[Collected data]
BEGIN
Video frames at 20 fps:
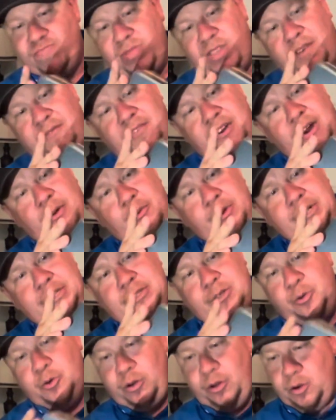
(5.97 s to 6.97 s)
Figured we'd just
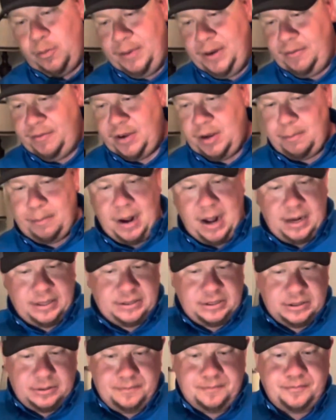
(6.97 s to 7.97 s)
do a little bit of
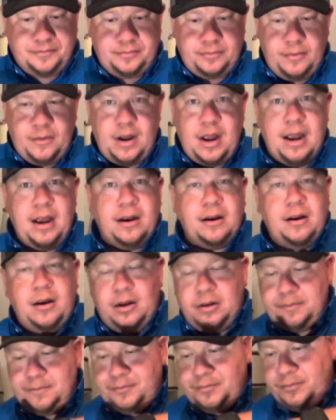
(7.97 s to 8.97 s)
unboxing and
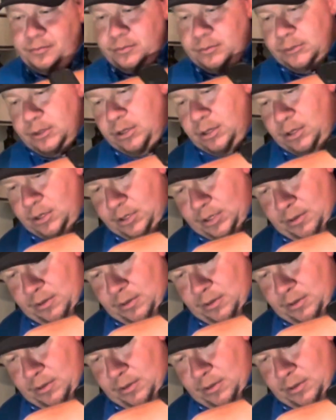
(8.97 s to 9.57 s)
see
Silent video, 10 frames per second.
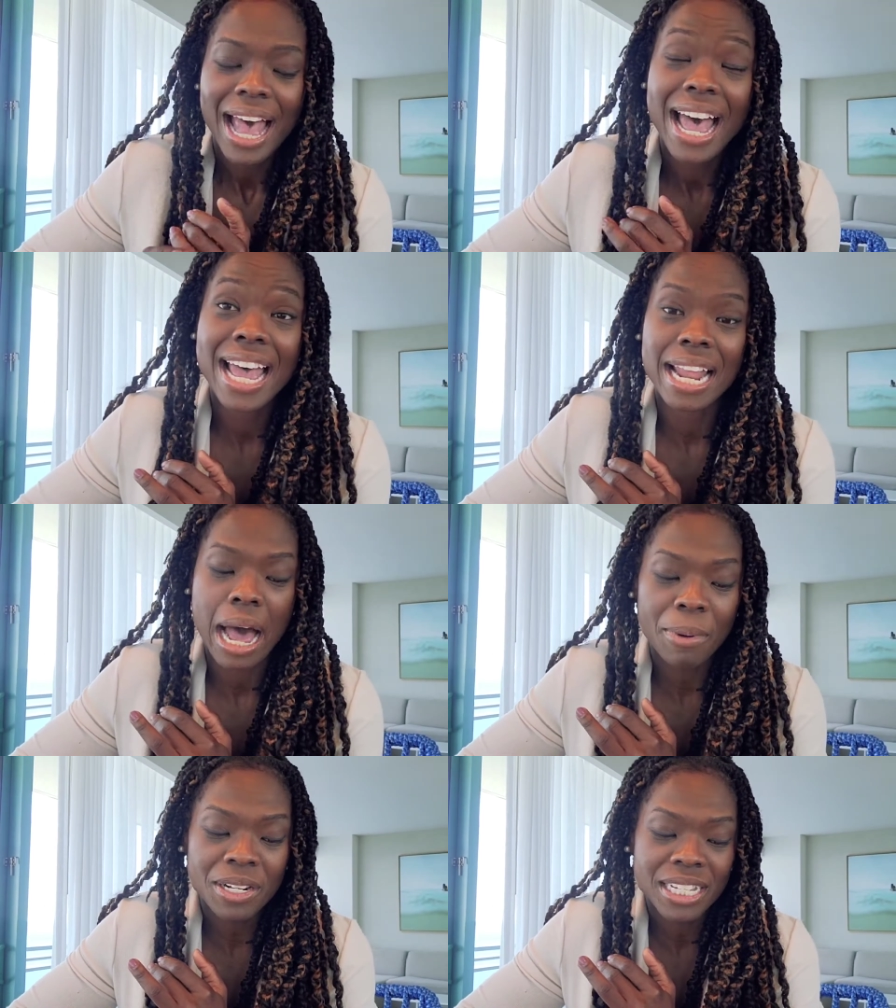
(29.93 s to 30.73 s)
And
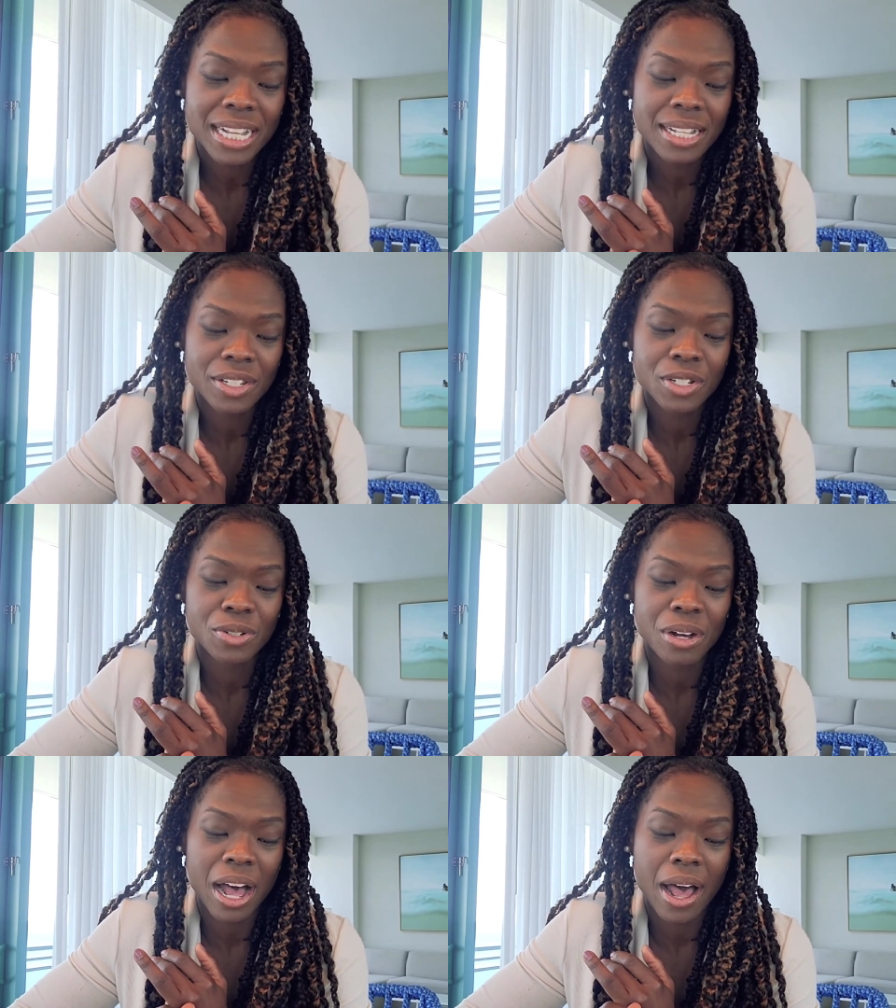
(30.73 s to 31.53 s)
I'm going to tell
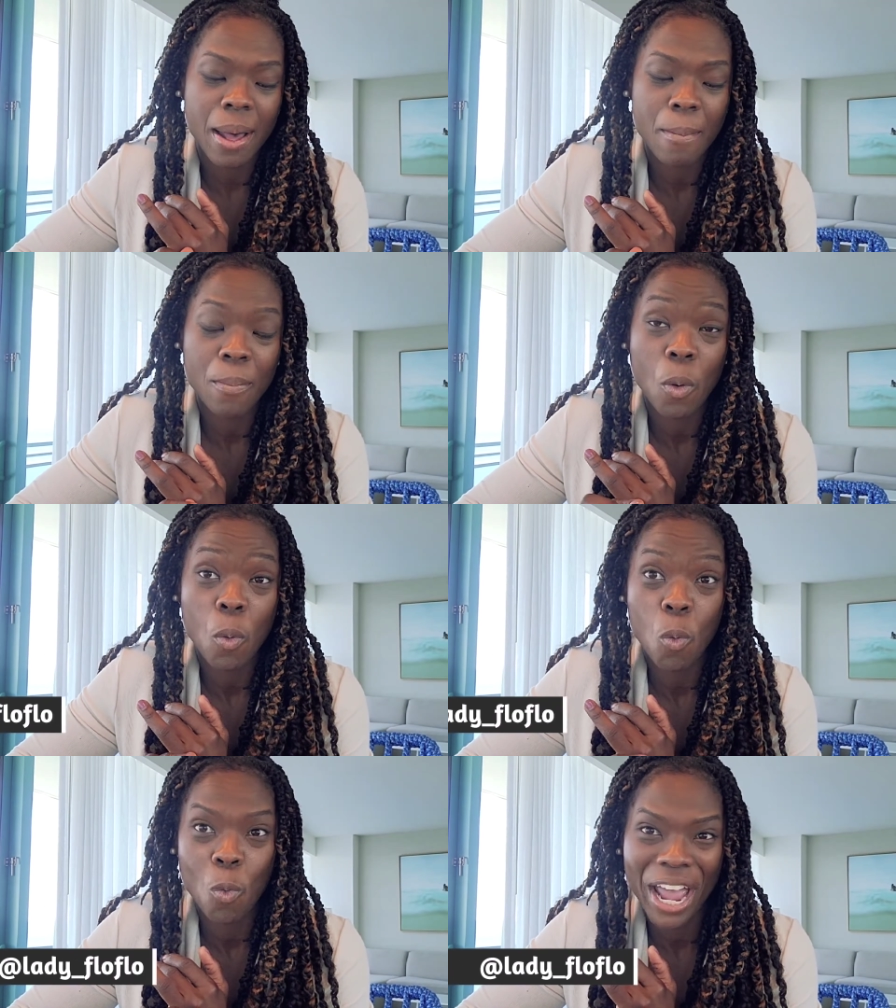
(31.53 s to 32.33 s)
you um,
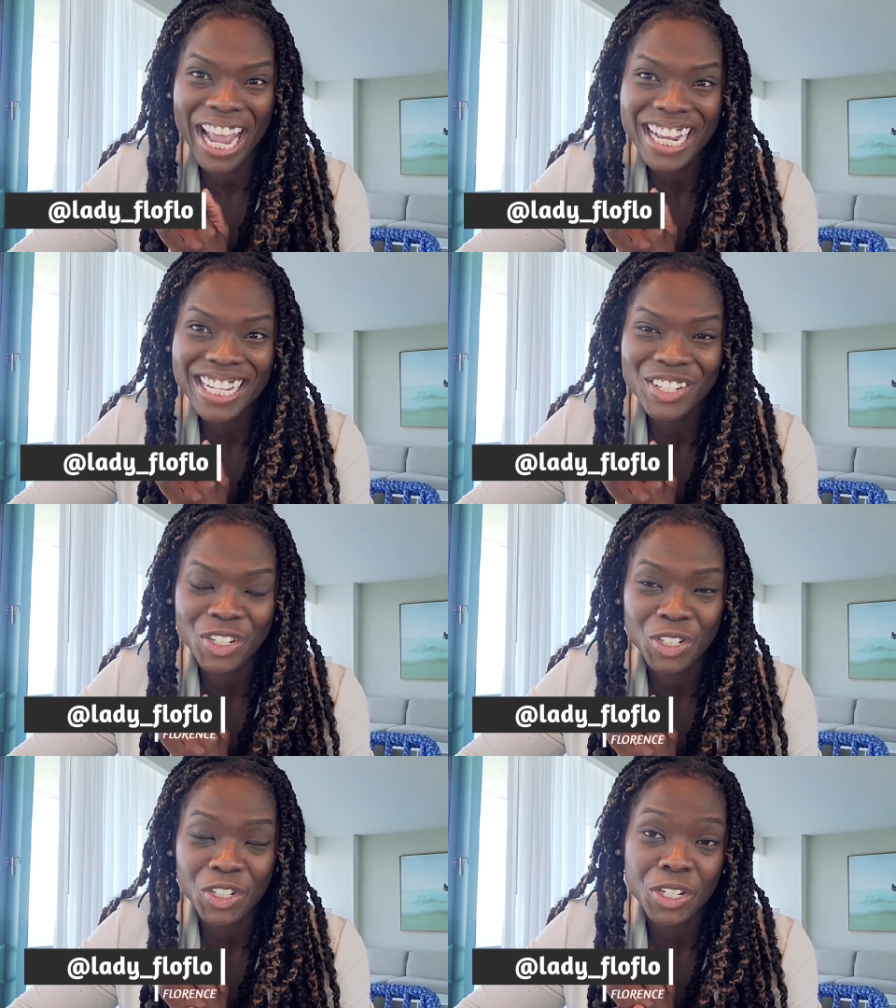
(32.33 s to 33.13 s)
when you
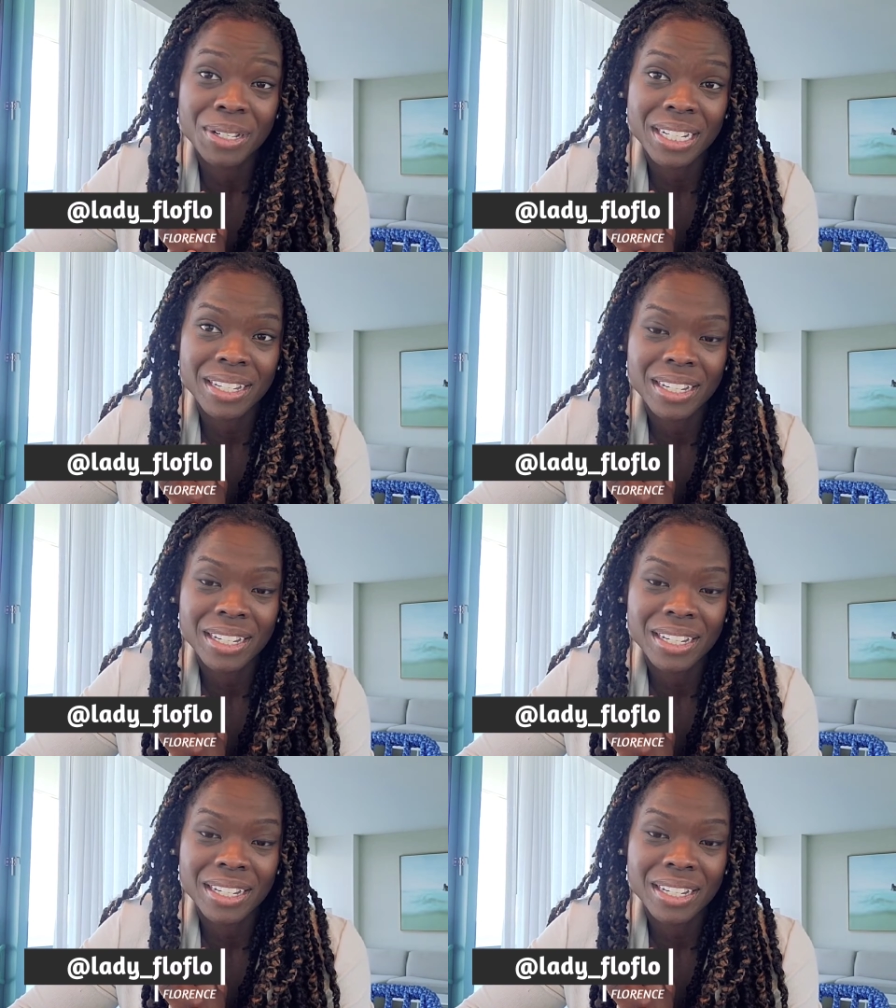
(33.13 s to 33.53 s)
should do it,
END
_Work order_
Emit an exact copy of the lines from the line bearing "(7.97 s to 8.97 s)" through the last line above, inclusive, and leave the images out.

_Solved exercise_
(7.97 s to 8.97 s)
unboxing and
(8.97 s to 9.57 s)
see
Silent video, 10 frames per second.
(29.93 s to 30.73 s)
And
(30.73 s to 31.53 s)
I'm going to tell
(31.53 s to 32.33 s)
you um,
(32.33 s to 33.13 s)
when you
(33.13 s to 33.53 s)
should do it,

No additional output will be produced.